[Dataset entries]
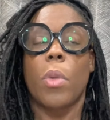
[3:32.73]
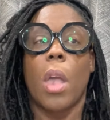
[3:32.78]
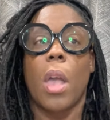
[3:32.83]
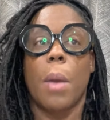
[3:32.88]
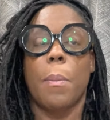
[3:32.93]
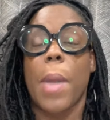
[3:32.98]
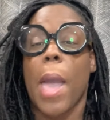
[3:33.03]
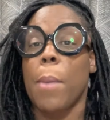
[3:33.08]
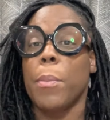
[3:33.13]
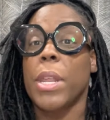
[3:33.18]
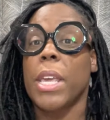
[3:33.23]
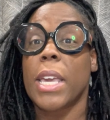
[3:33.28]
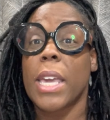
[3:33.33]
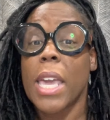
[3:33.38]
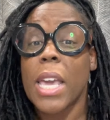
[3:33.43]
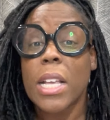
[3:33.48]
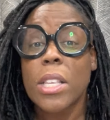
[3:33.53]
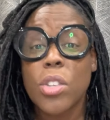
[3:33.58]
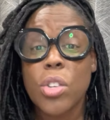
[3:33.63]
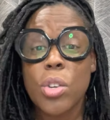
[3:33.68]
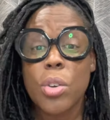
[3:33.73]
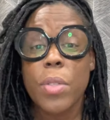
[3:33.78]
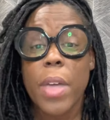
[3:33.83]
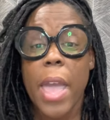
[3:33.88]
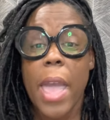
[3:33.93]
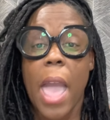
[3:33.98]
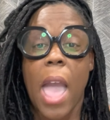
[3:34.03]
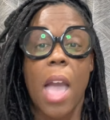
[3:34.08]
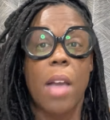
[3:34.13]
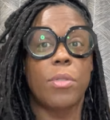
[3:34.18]
How many kids do
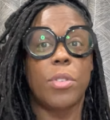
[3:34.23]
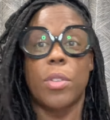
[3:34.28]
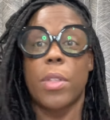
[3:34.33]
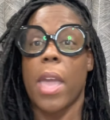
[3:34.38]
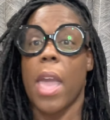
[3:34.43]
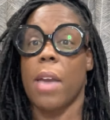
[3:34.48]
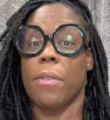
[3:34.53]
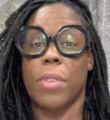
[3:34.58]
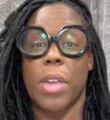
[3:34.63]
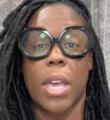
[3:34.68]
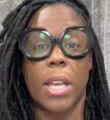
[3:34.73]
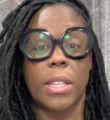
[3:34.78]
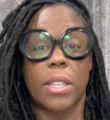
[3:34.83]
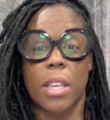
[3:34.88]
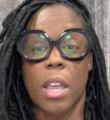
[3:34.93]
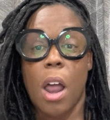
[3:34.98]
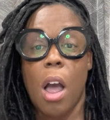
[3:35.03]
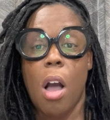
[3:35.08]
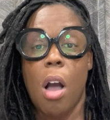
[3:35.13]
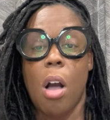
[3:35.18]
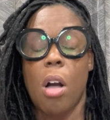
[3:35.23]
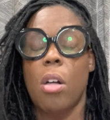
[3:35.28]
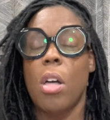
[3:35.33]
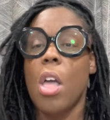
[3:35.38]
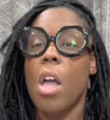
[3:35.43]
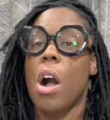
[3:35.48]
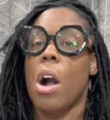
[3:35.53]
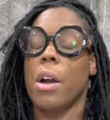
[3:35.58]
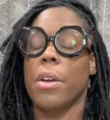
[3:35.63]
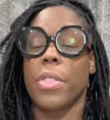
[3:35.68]
they have? Do they have kids at all?
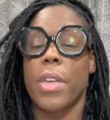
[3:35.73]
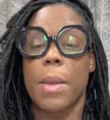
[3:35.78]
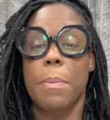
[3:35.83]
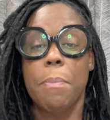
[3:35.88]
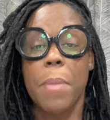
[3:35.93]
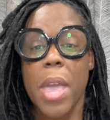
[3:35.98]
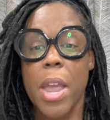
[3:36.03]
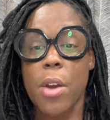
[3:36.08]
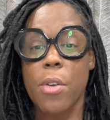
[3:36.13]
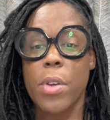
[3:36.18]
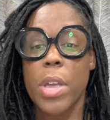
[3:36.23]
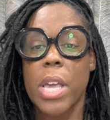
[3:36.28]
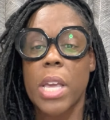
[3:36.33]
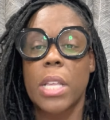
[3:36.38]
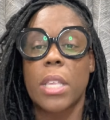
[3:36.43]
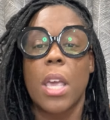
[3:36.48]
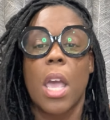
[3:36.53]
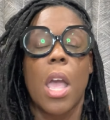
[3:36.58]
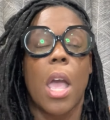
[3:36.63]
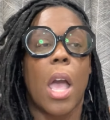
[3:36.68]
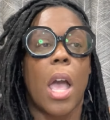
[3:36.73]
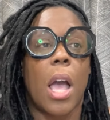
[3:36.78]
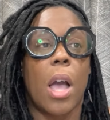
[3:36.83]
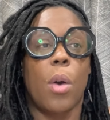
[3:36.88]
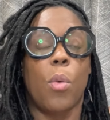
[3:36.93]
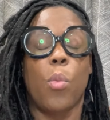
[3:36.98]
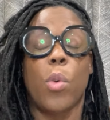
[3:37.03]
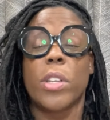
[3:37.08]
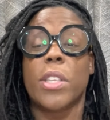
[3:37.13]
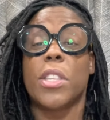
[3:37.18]
Are they married?
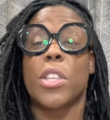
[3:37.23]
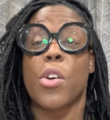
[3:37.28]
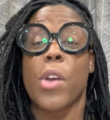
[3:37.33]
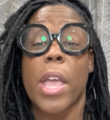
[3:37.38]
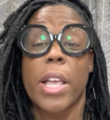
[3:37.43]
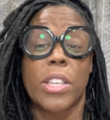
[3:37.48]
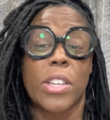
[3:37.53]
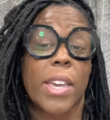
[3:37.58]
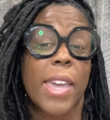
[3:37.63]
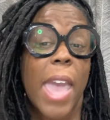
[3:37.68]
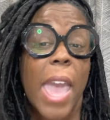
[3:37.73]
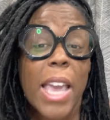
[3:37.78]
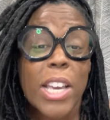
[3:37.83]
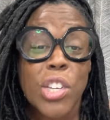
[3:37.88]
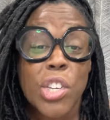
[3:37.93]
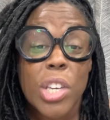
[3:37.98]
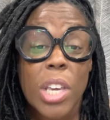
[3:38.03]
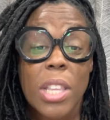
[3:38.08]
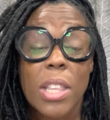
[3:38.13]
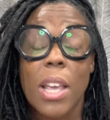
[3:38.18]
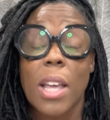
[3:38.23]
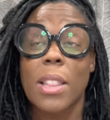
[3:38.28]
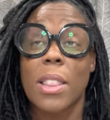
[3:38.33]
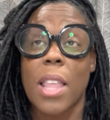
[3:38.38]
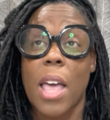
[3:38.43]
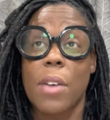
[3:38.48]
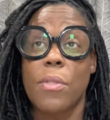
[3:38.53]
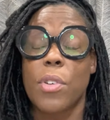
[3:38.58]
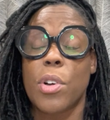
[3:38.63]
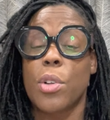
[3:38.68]
What's their education
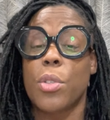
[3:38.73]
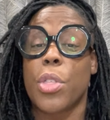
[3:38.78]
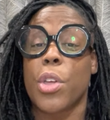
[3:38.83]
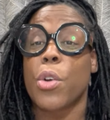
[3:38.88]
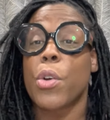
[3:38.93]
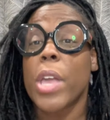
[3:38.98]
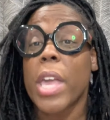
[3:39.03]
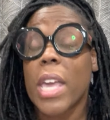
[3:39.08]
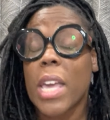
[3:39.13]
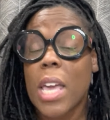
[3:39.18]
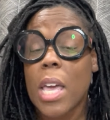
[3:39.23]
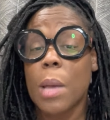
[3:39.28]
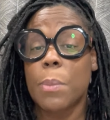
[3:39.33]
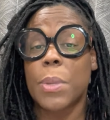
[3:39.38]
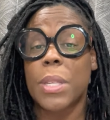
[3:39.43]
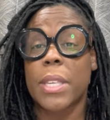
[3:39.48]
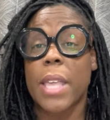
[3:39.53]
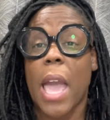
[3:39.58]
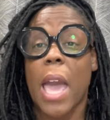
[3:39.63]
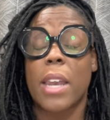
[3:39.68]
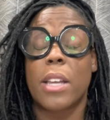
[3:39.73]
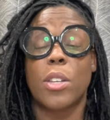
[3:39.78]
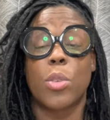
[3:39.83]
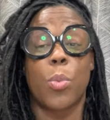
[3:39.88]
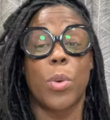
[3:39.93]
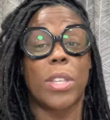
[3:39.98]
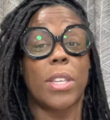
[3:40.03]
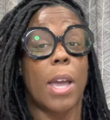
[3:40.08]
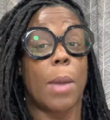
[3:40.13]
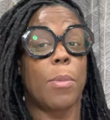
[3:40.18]
level, their income status?
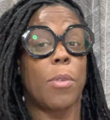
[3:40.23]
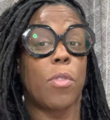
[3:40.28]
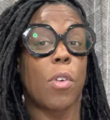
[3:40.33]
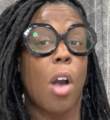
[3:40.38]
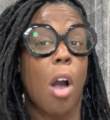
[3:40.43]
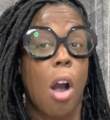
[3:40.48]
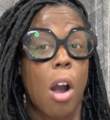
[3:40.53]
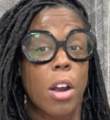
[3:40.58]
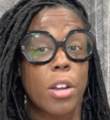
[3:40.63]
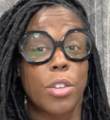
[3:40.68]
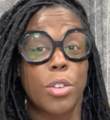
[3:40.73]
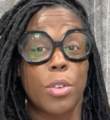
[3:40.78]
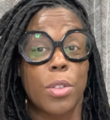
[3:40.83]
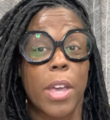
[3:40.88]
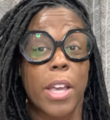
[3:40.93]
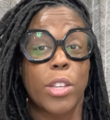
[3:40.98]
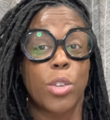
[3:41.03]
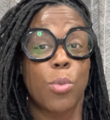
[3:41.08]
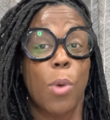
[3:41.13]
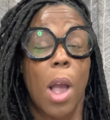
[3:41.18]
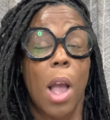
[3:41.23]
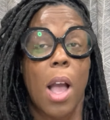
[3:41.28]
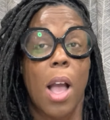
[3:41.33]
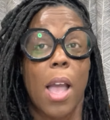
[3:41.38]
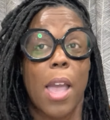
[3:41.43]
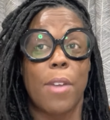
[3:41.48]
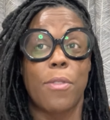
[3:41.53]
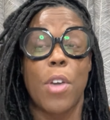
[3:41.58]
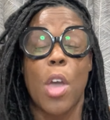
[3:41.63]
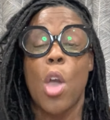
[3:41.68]
What type of car do they
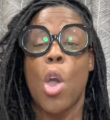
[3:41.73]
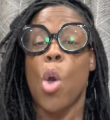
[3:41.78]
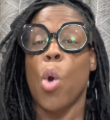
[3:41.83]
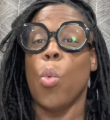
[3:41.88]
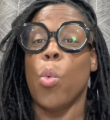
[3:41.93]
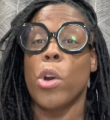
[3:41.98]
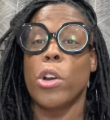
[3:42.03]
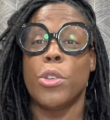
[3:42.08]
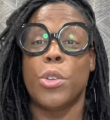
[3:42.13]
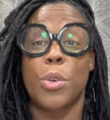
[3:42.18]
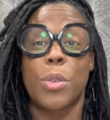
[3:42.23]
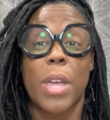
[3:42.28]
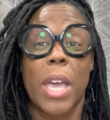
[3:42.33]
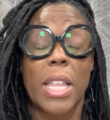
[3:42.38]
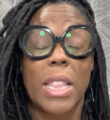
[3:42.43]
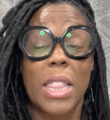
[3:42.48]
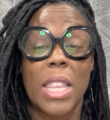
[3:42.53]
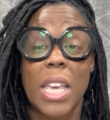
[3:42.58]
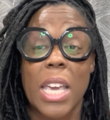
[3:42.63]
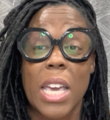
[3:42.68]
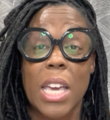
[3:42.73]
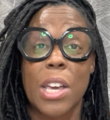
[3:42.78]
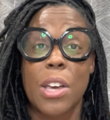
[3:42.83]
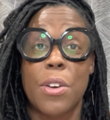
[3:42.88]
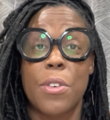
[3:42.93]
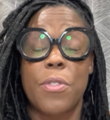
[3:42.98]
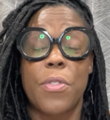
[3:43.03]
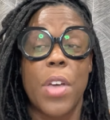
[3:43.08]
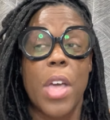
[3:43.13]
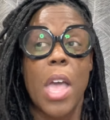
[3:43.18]
drive? Where do they
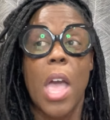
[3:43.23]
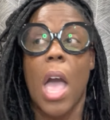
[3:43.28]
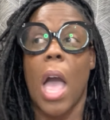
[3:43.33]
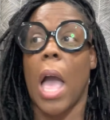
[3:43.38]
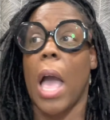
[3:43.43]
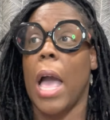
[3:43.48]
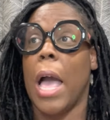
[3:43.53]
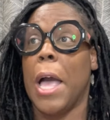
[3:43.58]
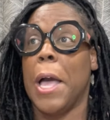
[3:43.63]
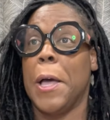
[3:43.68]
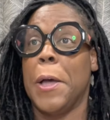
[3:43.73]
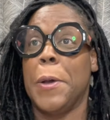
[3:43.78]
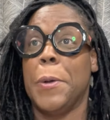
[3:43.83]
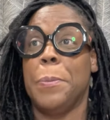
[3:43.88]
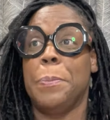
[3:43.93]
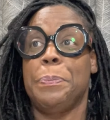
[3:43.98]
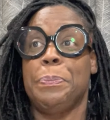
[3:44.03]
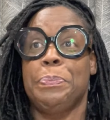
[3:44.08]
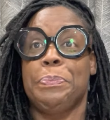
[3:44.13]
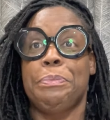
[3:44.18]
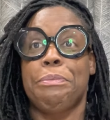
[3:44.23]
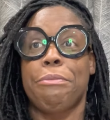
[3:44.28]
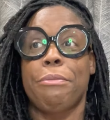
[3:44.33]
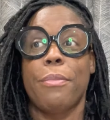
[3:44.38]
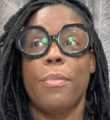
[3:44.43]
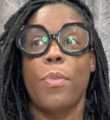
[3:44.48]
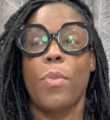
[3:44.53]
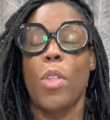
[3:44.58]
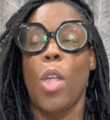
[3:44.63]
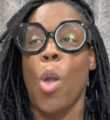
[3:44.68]
live?
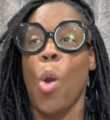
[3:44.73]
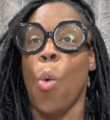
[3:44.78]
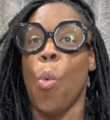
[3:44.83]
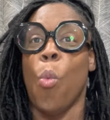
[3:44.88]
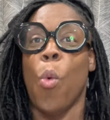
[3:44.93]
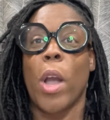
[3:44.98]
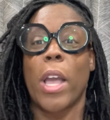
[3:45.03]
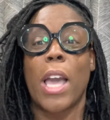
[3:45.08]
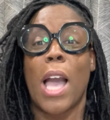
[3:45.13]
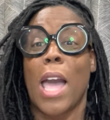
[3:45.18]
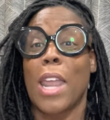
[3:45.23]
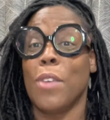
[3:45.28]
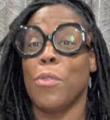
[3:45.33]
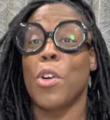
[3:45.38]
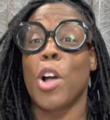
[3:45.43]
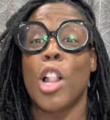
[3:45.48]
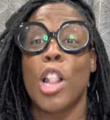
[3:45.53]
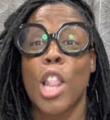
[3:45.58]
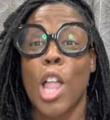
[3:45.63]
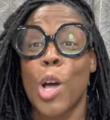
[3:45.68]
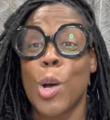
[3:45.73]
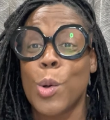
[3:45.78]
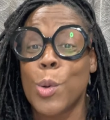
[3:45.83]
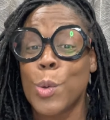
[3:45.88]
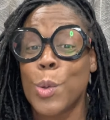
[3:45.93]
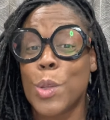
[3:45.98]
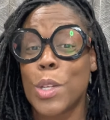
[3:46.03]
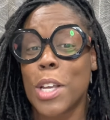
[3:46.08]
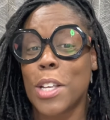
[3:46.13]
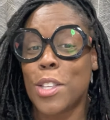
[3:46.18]
What kind of
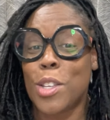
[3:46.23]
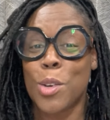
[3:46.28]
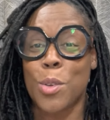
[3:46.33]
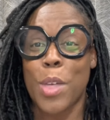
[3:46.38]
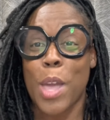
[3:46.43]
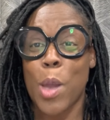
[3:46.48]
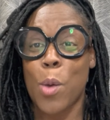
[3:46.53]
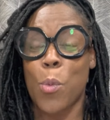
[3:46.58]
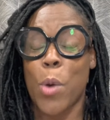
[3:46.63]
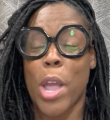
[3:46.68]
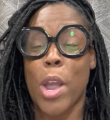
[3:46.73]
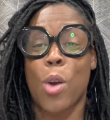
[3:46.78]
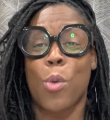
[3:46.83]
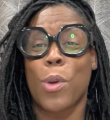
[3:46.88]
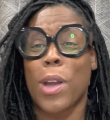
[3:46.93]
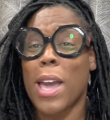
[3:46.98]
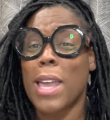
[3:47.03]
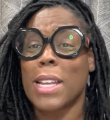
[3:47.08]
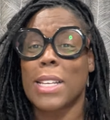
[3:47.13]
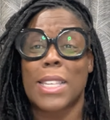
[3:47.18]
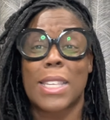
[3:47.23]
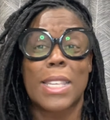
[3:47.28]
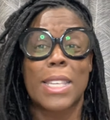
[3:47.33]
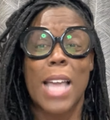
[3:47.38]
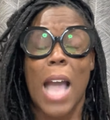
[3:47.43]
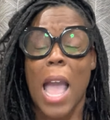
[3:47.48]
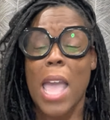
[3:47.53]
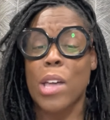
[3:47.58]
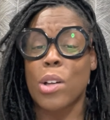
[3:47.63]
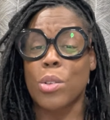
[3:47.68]
clothes do they wear? What kind of
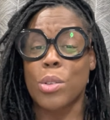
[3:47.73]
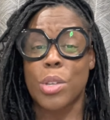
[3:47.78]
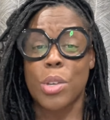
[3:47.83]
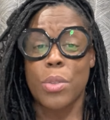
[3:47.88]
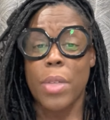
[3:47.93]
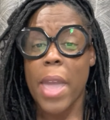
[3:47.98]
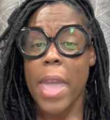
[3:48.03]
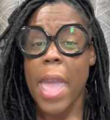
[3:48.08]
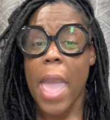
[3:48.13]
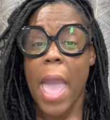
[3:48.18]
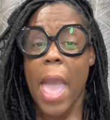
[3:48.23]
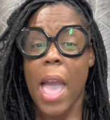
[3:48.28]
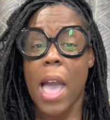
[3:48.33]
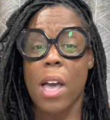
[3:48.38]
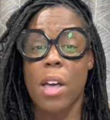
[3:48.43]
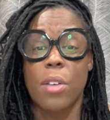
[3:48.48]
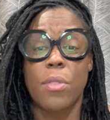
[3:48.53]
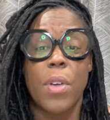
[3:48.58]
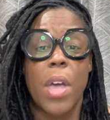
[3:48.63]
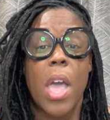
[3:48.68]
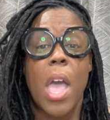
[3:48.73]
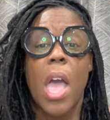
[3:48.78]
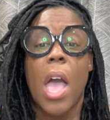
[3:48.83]
style do they have?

- **Activity**
Leaving aside the images, write out the entries above word for word.

- **Answer to the exercise**
[3:32.73]
[3:32.78]
[3:32.83]
[3:32.88]
[3:32.93]
[3:32.98]
[3:33.03]
[3:33.08]
[3:33.13]
[3:33.18]
[3:33.23]
[3:33.28]
[3:33.33]
[3:33.38]
[3:33.43]
[3:33.48]
[3:33.53]
[3:33.58]
[3:33.63]
[3:33.68]
[3:33.73]
[3:33.78]
[3:33.83]
[3:33.88]
[3:33.93]
[3:33.98]
[3:34.03]
[3:34.08]
[3:34.13]
[3:34.18]
How many kids do
[3:34.23]
[3:34.28]
[3:34.33]
[3:34.38]
[3:34.43]
[3:34.48]
[3:34.53]
[3:34.58]
[3:34.63]
[3:34.68]
[3:34.73]
[3:34.78]
[3:34.83]
[3:34.88]
[3:34.93]
[3:34.98]
[3:35.03]
[3:35.08]
[3:35.13]
[3:35.18]
[3:35.23]
[3:35.28]
[3:35.33]
[3:35.38]
[3:35.43]
[3:35.48]
[3:35.53]
[3:35.58]
[3:35.63]
[3:35.68]
they have? Do they have kids at all?
[3:35.73]
[3:35.78]
[3:35.83]
[3:35.88]
[3:35.93]
[3:35.98]
[3:36.03]
[3:36.08]
[3:36.13]
[3:36.18]
[3:36.23]
[3:36.28]
[3:36.33]
[3:36.38]
[3:36.43]
[3:36.48]
[3:36.53]
[3:36.58]
[3:36.63]
[3:36.68]
[3:36.73]
[3:36.78]
[3:36.83]
[3:36.88]
[3:36.93]
[3:36.98]
[3:37.03]
[3:37.08]
[3:37.13]
[3:37.18]
Are they married?
[3:37.23]
[3:37.28]
[3:37.33]
[3:37.38]
[3:37.43]
[3:37.48]
[3:37.53]
[3:37.58]
[3:37.63]
[3:37.68]
[3:37.73]
[3:37.78]
[3:37.83]
[3:37.88]
[3:37.93]
[3:37.98]
[3:38.03]
[3:38.08]
[3:38.13]
[3:38.18]
[3:38.23]
[3:38.28]
[3:38.33]
[3:38.38]
[3:38.43]
[3:38.48]
[3:38.53]
[3:38.58]
[3:38.63]
[3:38.68]
What's their education
[3:38.73]
[3:38.78]
[3:38.83]
[3:38.88]
[3:38.93]
[3:38.98]
[3:39.03]
[3:39.08]
[3:39.13]
[3:39.18]
[3:39.23]
[3:39.28]
[3:39.33]
[3:39.38]
[3:39.43]
[3:39.48]
[3:39.53]
[3:39.58]
[3:39.63]
[3:39.68]
[3:39.73]
[3:39.78]
[3:39.83]
[3:39.88]
[3:39.93]
[3:39.98]
[3:40.03]
[3:40.08]
[3:40.13]
[3:40.18]
level, their income status?
[3:40.23]
[3:40.28]
[3:40.33]
[3:40.38]
[3:40.43]
[3:40.48]
[3:40.53]
[3:40.58]
[3:40.63]
[3:40.68]
[3:40.73]
[3:40.78]
[3:40.83]
[3:40.88]
[3:40.93]
[3:40.98]
[3:41.03]
[3:41.08]
[3:41.13]
[3:41.18]
[3:41.23]
[3:41.28]
[3:41.33]
[3:41.38]
[3:41.43]
[3:41.48]
[3:41.53]
[3:41.58]
[3:41.63]
[3:41.68]
What type of car do they
[3:41.73]
[3:41.78]
[3:41.83]
[3:41.88]
[3:41.93]
[3:41.98]
[3:42.03]
[3:42.08]
[3:42.13]
[3:42.18]
[3:42.23]
[3:42.28]
[3:42.33]
[3:42.38]
[3:42.43]
[3:42.48]
[3:42.53]
[3:42.58]
[3:42.63]
[3:42.68]
[3:42.73]
[3:42.78]
[3:42.83]
[3:42.88]
[3:42.93]
[3:42.98]
[3:43.03]
[3:43.08]
[3:43.13]
[3:43.18]
drive? Where do they
[3:43.23]
[3:43.28]
[3:43.33]
[3:43.38]
[3:43.43]
[3:43.48]
[3:43.53]
[3:43.58]
[3:43.63]
[3:43.68]
[3:43.73]
[3:43.78]
[3:43.83]
[3:43.88]
[3:43.93]
[3:43.98]
[3:44.03]
[3:44.08]
[3:44.13]
[3:44.18]
[3:44.23]
[3:44.28]
[3:44.33]
[3:44.38]
[3:44.43]
[3:44.48]
[3:44.53]
[3:44.58]
[3:44.63]
[3:44.68]
live?
[3:44.73]
[3:44.78]
[3:44.83]
[3:44.88]
[3:44.93]
[3:44.98]
[3:45.03]
[3:45.08]
[3:45.13]
[3:45.18]
[3:45.23]
[3:45.28]
[3:45.33]
[3:45.38]
[3:45.43]
[3:45.48]
[3:45.53]
[3:45.58]
[3:45.63]
[3:45.68]
[3:45.73]
[3:45.78]
[3:45.83]
[3:45.88]
[3:45.93]
[3:45.98]
[3:46.03]
[3:46.08]
[3:46.13]
[3:46.18]
What kind of
[3:46.23]
[3:46.28]
[3:46.33]
[3:46.38]
[3:46.43]
[3:46.48]
[3:46.53]
[3:46.58]
[3:46.63]
[3:46.68]
[3:46.73]
[3:46.78]
[3:46.83]
[3:46.88]
[3:46.93]
[3:46.98]
[3:47.03]
[3:47.08]
[3:47.13]
[3:47.18]
[3:47.23]
[3:47.28]
[3:47.33]
[3:47.38]
[3:47.43]
[3:47.48]
[3:47.53]
[3:47.58]
[3:47.63]
[3:47.68]
clothes do they wear? What kind of
[3:47.73]
[3:47.78]
[3:47.83]
[3:47.88]
[3:47.93]
[3:47.98]
[3:48.03]
[3:48.08]
[3:48.13]
[3:48.18]
[3:48.23]
[3:48.28]
[3:48.33]
[3:48.38]
[3:48.43]
[3:48.48]
[3:48.53]
[3:48.58]
[3:48.63]
[3:48.68]
[3:48.73]
[3:48.78]
[3:48.83]
style do they have?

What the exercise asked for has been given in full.